103. The method of claim 101 or 102, comprising contacting the target nucleic acid with a donor nucleic acid.

104. The method of any one of claims 101-103, wherein the target nucleic acid comprises a mutation associated with a disease.

105. The method of claim 104, wherein the disease is selected from an autoimmune disease, a cancer, an inherited disorder, an ophthalmological disorder, a metabolic disorder, or a combination thereof.

106. The method of claim 104, wherein the disease is cystic fibrosis, thalassemia, Duchenne muscular dystrophy, myotonic dystrophy Type 1, or sickle cell anemia.

107. The method of any one of claims 101-106, wherein contacting the target nucleic acid comprises contacting a cell, wherein the target nucleic acid is located in the cell.

108. The method of claim 107, wherein the contacting occurs in vitro.

109. The method of claim 107, wherein the contacting occurs in vivo.

110. The method of claim 107, wherein the contacting occurs ex vivo.

111. A cell comprising the composition of any one of claims 1-84.

112. A cell modified by the composition of any one of claims 1-84.

113. A cell modified by the system of any one of claims 86-90.

114. A cell comprising a modified target nucleic acid, wherein the modified target nucleic acid is a target nucleic acid modified according to any one of the methods of claims 101-110.

115. The cell of any one of claims 111-114, wherein the cell is a eukaryotic cell.

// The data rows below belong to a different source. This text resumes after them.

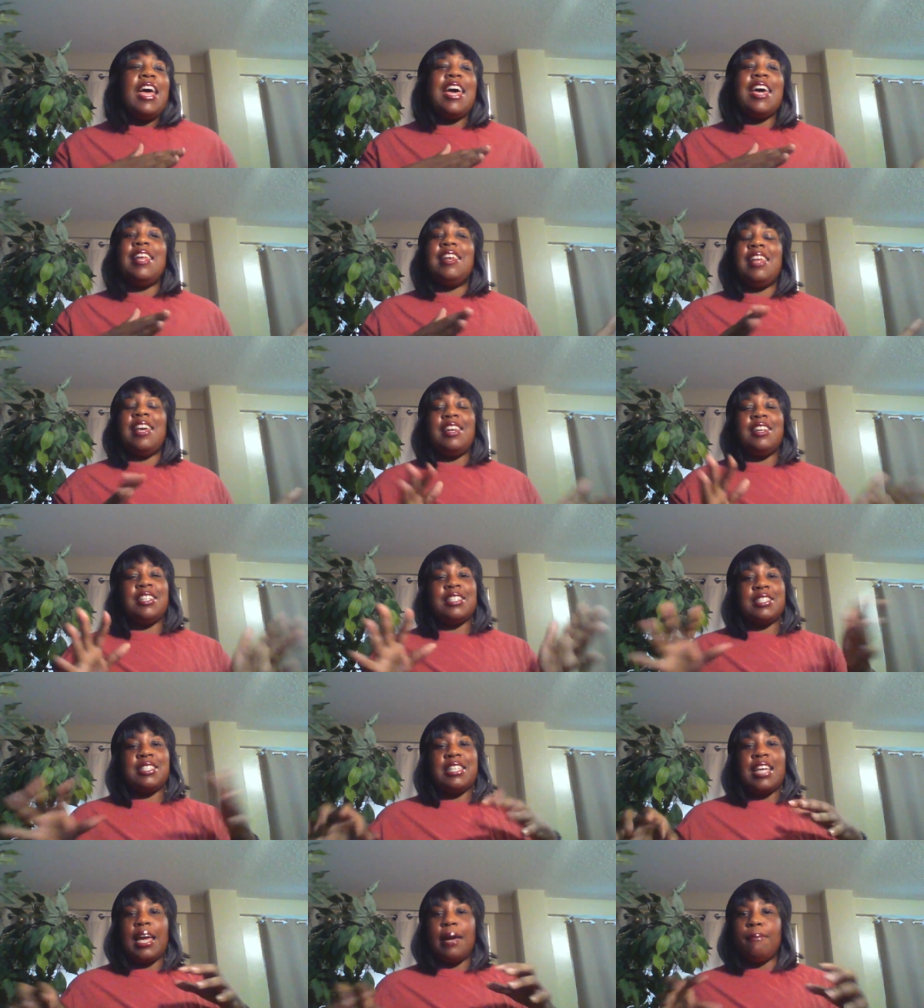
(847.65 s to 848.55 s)
And in the
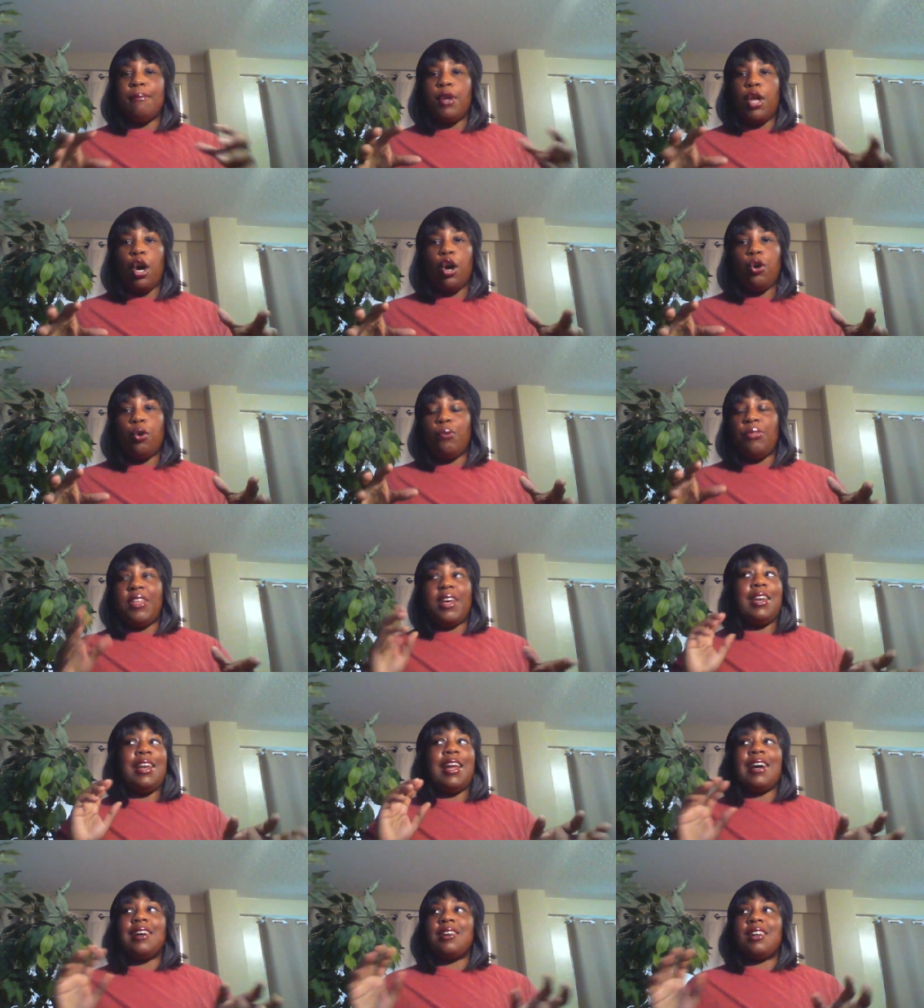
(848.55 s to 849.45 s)
same note,
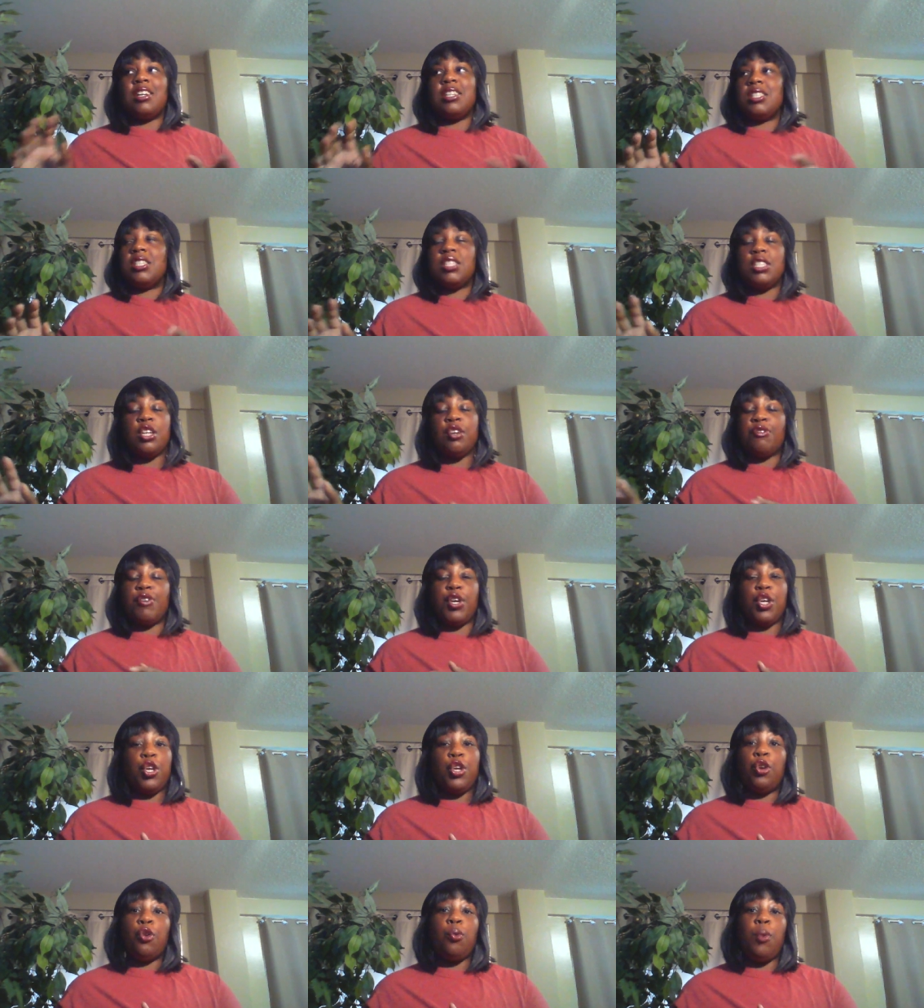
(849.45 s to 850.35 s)
they're not
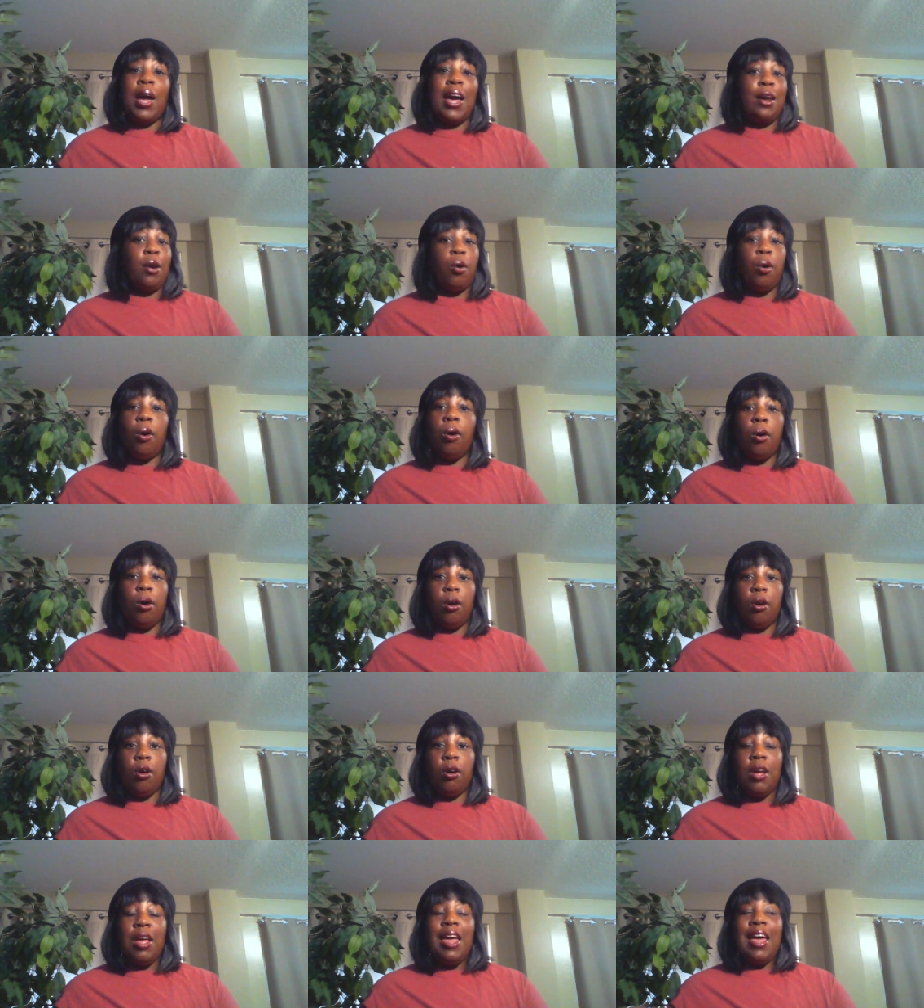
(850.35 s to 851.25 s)
considering you at
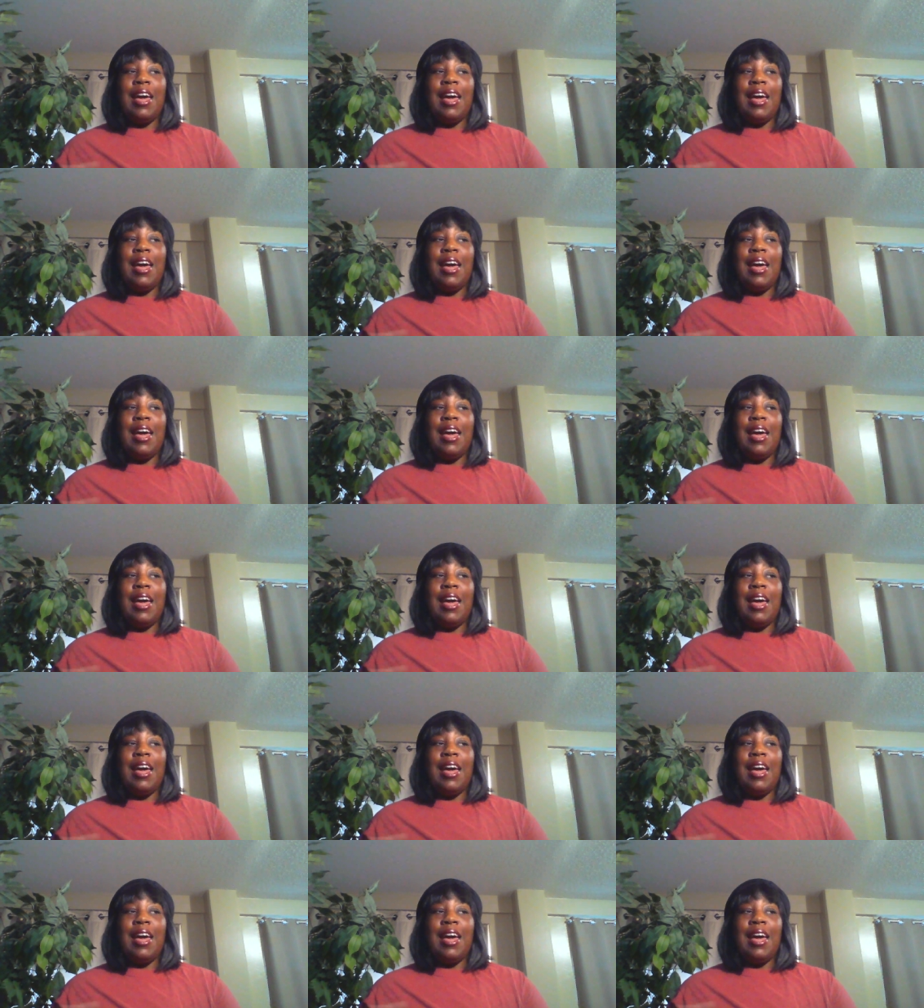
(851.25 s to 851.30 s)
all.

116. The cell of any one of claims 111-114, wherein the cell is a mammalian cell.

117. The cell of any one of claims 111-114, wherein the cell is a prokaryotic cell.

118. The cell of any one of claims 111-114, wherein the cell is a plant cell.

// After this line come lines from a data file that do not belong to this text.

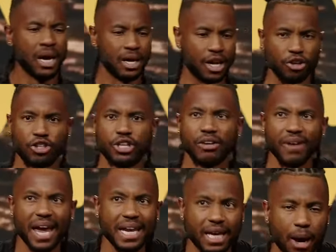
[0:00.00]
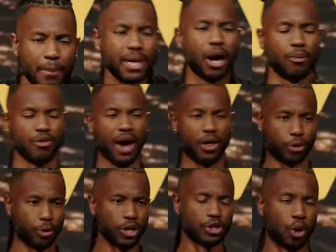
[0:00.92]
Another set of 8 coming up. We've got
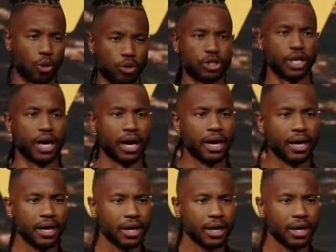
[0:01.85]
3 total today.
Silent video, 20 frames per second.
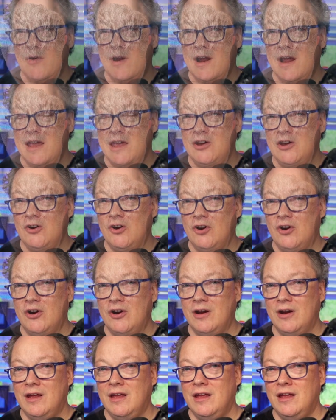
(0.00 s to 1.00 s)
hear,
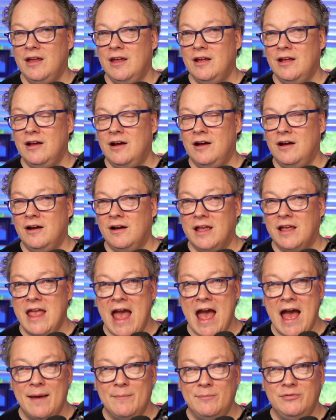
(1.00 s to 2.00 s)

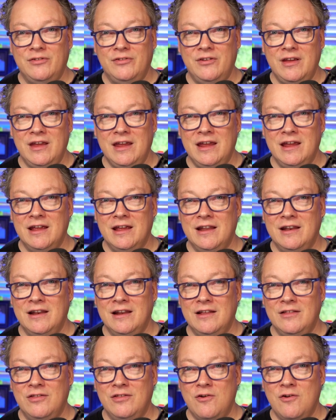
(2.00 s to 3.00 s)
gaps in
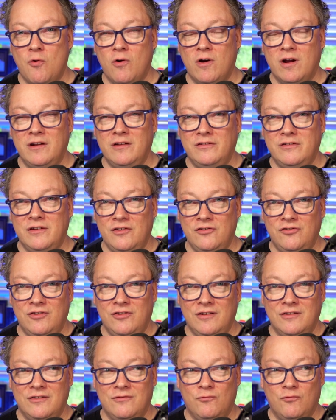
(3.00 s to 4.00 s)
the
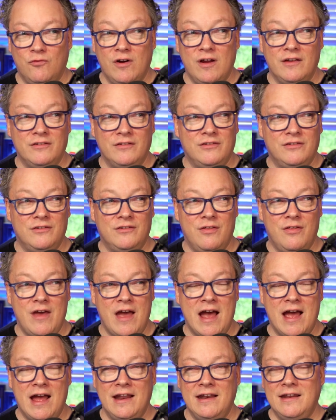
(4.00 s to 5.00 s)
organization's risks
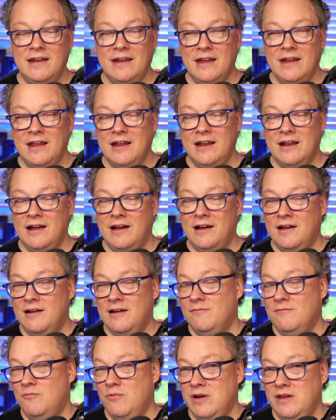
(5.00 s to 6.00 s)
that
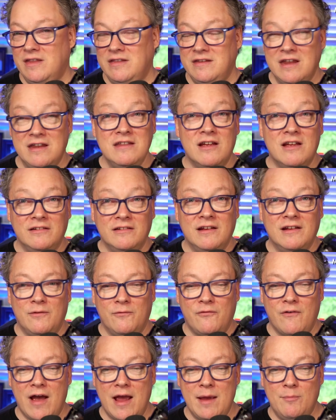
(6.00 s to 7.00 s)
we didn't
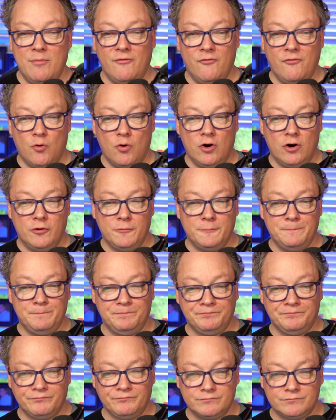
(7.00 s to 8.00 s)
identify before.
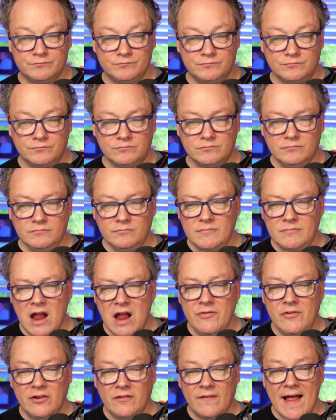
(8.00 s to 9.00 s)
And
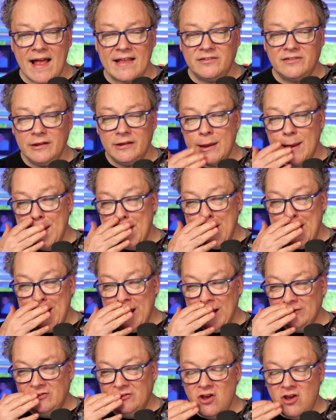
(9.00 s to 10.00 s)
then lastly,
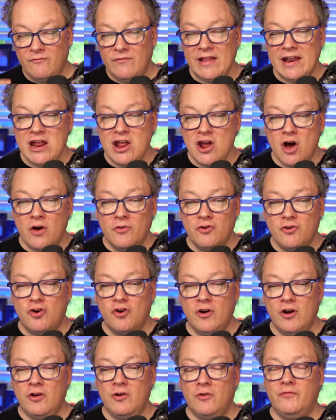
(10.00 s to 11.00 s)
do you have any other
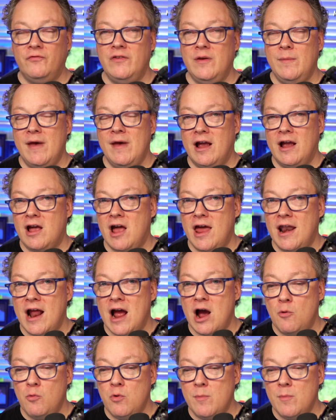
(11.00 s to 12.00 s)
critical feedback on how
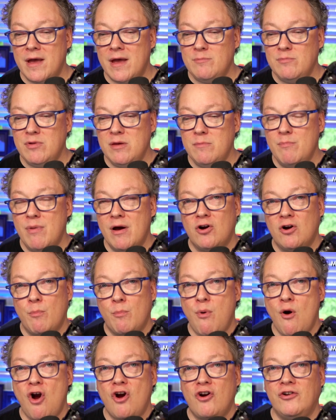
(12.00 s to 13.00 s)
we might be better
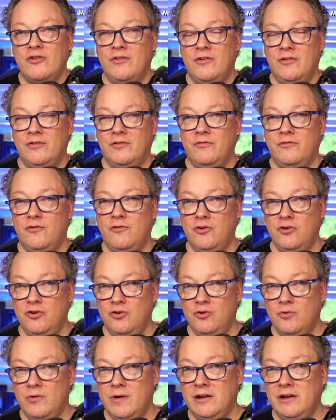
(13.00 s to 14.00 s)
partners for
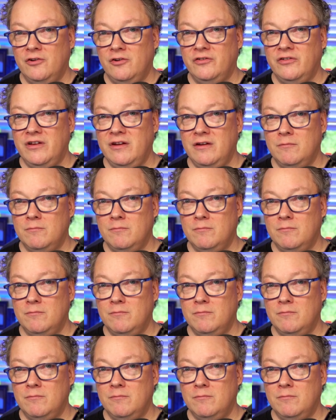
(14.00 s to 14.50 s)
you and your team?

119. The cell of any one of claims 111-114, wherein the cell is an animal cell.

120. The cell of claim 119, wherein the cell is a T cell, optionally wherein the T cell is a natural killer T cell (NKT).

121. The cell of claim 115, wherein the cell is a chimeric antigen receptor T cell (CAR T-cell).

122. The cell of claim 115, wherein the cell is an induced pluripotent stem cell (iPSC).

123. A population of cells according to any one of claims 111-122.

124. A method of producing a protein, the method comprising,

(i) contacting a cell comprising a target nucleic acid with the composition of any one of claims 1-84, thereby editing the target nucleic acid to produce a modified cell comprising a modified target nucleic acid; and

(ii) producing a protein from the cell that is encoded, transcriptionally affected, or translationally affected by the modified nucleic acid.

125. A method of treating a disease comprising administering to a subject in need thereof a composition according to any one of claims 1-84, or a cell according to any one of claims 111-122.